The Year of the Lord’s Favor
This new generation of Republicans, the self-styled Tea Partiers, want to repeal just about all of the 20th century. They don’t like Teddy Roosevelt, Woodrow Wilson, FDR, LBJ, or any of those Kennedy brothers. They say they want to repeal child labor laws, the 40 hour work week, food safety laws, environmental laws, the income tax, direct election of Senators, Social Security, Medicare, the minimum wage, banking regulation, Pell Grants, Head Start, civil rights, voting rights, and just about every other form of progress the 1900s brought us. You know, William Buckley used to say that “a conservative is someone who stands athwart history, yelling stop.” These guys are standing athwart history yelling “go back!” They will happily shut down government at the drop of a hat, for any reason at any time- even when they get what they asked for in terms of policy concessions. Backed by the 1%, the Wall Street elite and the captains of industry who destroyed the economy but are deeply hurt and offended when anyone tries to hold them accountable for it, these Republicans are hell-bent are creating an economy based on the ideas of Ayn Rand and Gordon Gekko, where greed is good, generosity and kindness are weaknesses, and we are taught that it is everyone for themselves and devil take the hindmost.
And speaking of the Wall Street big boys (not being sexist, virtually all of them are) who are not just the top 1% but part of the top 0.1 %, they set new records in 2011 for arrogance that even I didn’t think they could. I had assumed that after some of their more ridiculous moments of the last few years (like one financier comparing Obama to a Nazi because he wanted to take away one of their loopholes), that their very well paid PR guys would tell them “hey, the anger level at us is really rising, we should try to avoid public displays of unbearable hubris”. But the PR team’s nightmares continue multiplying because of quotes like these referring to protesters, one 0.1 percenter said "who gives a crap about some imbecile?” And here’s another 0.1 percenter: “instead of an attack on the 1 percent, let’s call it an attack on the very productive.”

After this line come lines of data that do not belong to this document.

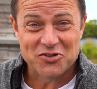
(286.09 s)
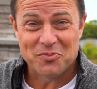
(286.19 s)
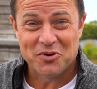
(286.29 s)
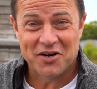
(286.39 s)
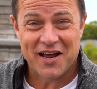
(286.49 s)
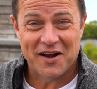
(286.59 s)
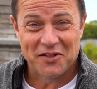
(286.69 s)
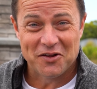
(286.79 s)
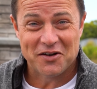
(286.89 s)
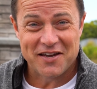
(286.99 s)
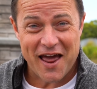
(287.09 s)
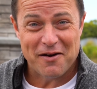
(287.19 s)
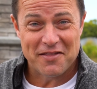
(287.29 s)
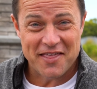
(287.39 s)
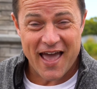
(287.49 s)
So I'm gonna kind of look
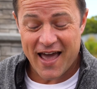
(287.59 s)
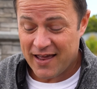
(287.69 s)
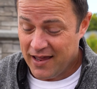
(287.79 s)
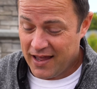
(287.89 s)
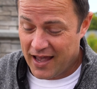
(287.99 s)
down at that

But this was also the year when the movement of, by, and for the bottom 99% started to rise up. This 99er movement is forcing economic issues- and yes, issues of class and economic inequity- onto the American table to be debated and talked about in new ways. The push and shove of these two fundamental ideas- that society should be organized on behalf of the 99% not the 1% vs. the Social Darwinism of greed being good- will dominate our political debate not only in 2012 but for years to come.